Somber movies dominate Venice Film Festival

September 5, 2014. Actor Ethan Hawke arrives for the screening of the movie "Good Kill," at the 71st edition of the Venice Film Festival in Venice, Italy. (AP2014)

On the red carpet, the Venice Film Festival has had glitz and glamour, the snap of camera shutters — and the sting of mosquitoes. On-screen, it's had war, death and depression, both emotional and economic.

The 11-day movie extravaganza wraps up Saturday by awarding its top prize, the Golden Lion. But if the festival's lineup is anything to go by, the world's filmmakers are in a somber rather than celebratory mood.

Many of the 20 competing films were tales of suffering and strife.

There was Ethan Hawke's conscience-troubled drone pilot fighting the war on terror in Andrew Niccol's "Good Kill," and the starving Japanese soldiers driven to madness in Shinya Tsukamoto's "Nobi: Fires on the Plain."

War also drove stories of endurance in David Oelhoffen's "Far From Men," with Viggo Mortensen as a teacher dragged into Algeria's battle for independence; and Fatih Akin's "The Cut," which starred Tahar Rahim as an Armenian man searching for his daughters after the massacres by Ottoman Turks a century ago.

Festival director Alberto Barbera said the focus on war was no surprise: "We are living in dangerous times."

Economic uncertainty also flickered across the screen. An economically bruised America was the backdrop for Ramin Bahrani's Florida-set foreclosure tale "99 Homes" and Ami Canaan Mann's riding-the-rails romance "Jackie and Ryan." Tough times also plagued the characters in Iranian director Rakhshan Bani-Etemad's Tehran-set "Tales."

Two of the most talked-about performances were by actors playing men battered by life. Al Pacino was a small-town Texas locksmith trapped in the past in David Gordon Green's "Manglehorn." Michael Keaton used memories of his "Batman" years to brilliant effect as an aging actor trying to regain his creative spark in Alejandro Gonzalez Inarritu's "Birdman."
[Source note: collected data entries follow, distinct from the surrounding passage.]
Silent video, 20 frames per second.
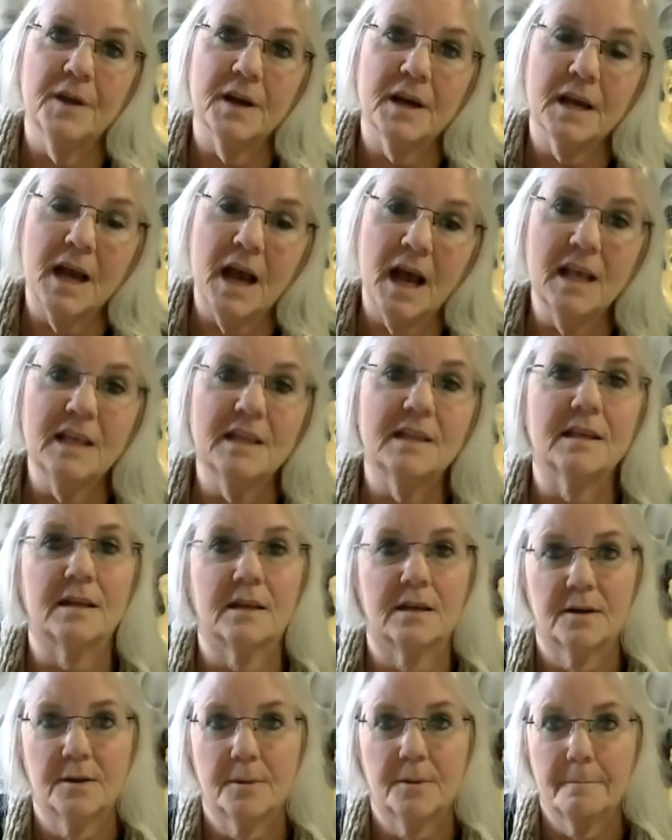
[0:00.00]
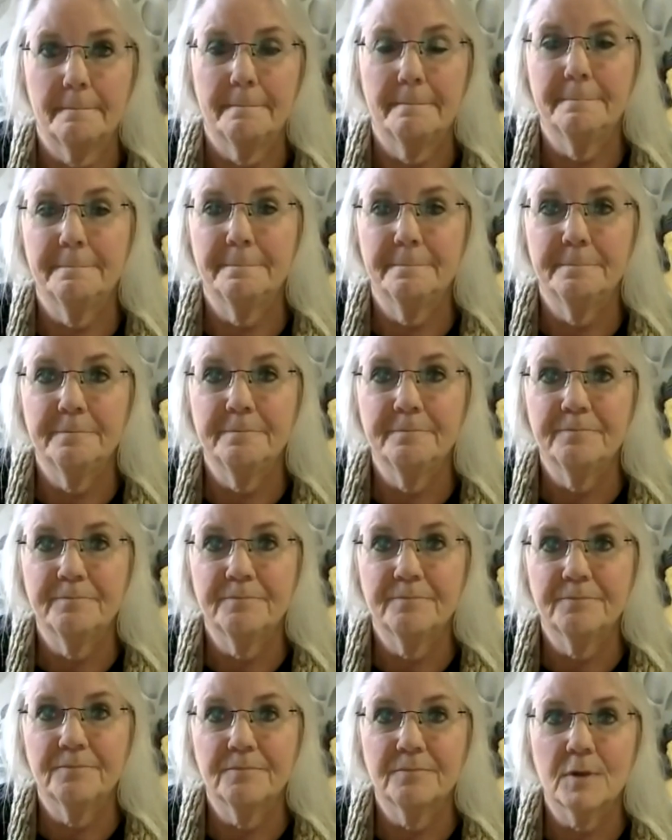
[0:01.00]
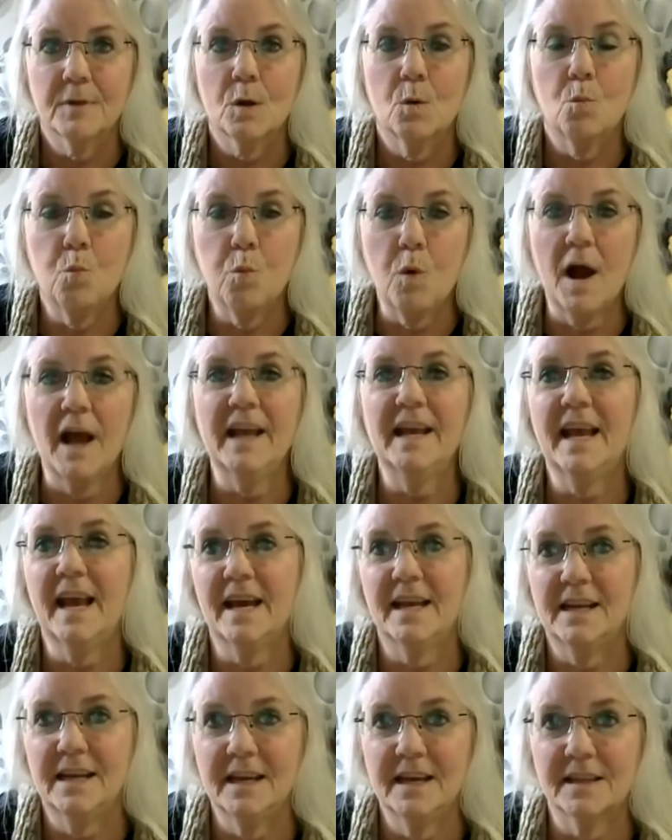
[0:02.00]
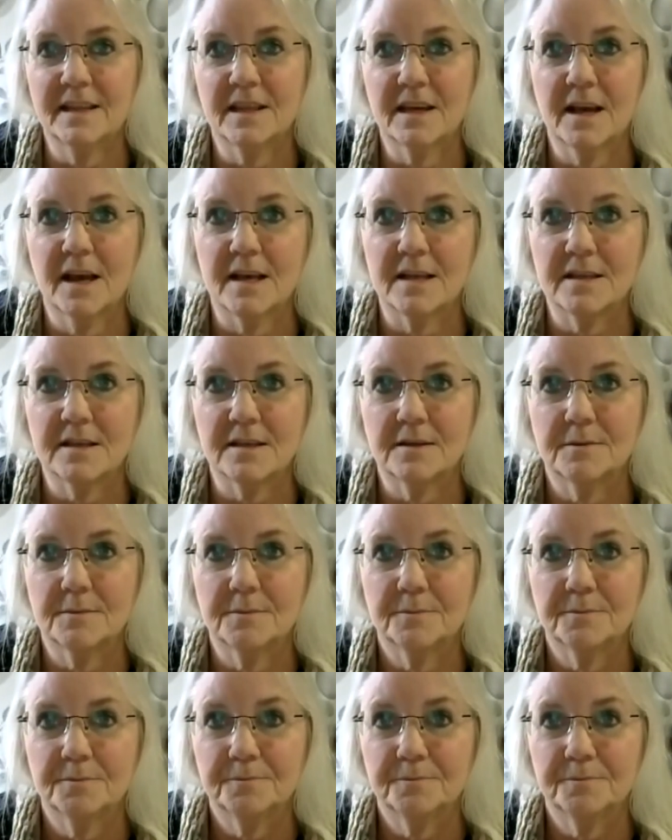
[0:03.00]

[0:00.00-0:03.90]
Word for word: the cousin. Why can't he get the cousin?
There were a few glimmers of hopeful humanity: the teenager meeting his estranged father and learning to love music in Alix Delaporte's "The Last Hammer Blow"; the bleak but humane absurdum of Swedish director Roy Andersson's "A Pigeon Sat on a Branch Reflecting on Existence." The world's oldest film festival, now in its 71st year, prides itself on chic Italian sophistication, with a romantic setting — apart from the mosquitoes — on Venice's lush Lido island. Emma Stone, Owen Wilson, Uma Thurman, James Franco, Charlotte Gainsbourg and Pacino — twice — were among the stars who walked the red carpet outside the Palazzo del Cinema.

But these are hard times for Venice and other film festivals, which are traditionally a way for movies to debut with a splash and build awards-season buzz. Competition for the big movies has grown fierce. Venice is up against rivals including Toronto and Telluride, both of which overlap it.

Barbera said he got "95 percent" of the films he wanted this year — but he lost out on a couple of big ones, including David Fincher's "Gone Girl," which will premiere at the New York Film Festival. The film industry is also in flux, with many movies struggling to get funding and distribution. Digital technology has transformed the way movies are made and viewed, shaking up the industry's traditional business model.

But actor John Leguizamo, in Venice with modern-dress Shakespeare adaptation "Cymbeline," said film festivals were still essential.

"I think they remind Hollywood, or tell Hollywood, what they should appreciate," he said. "Festivals are the guardians, the protectors of quality."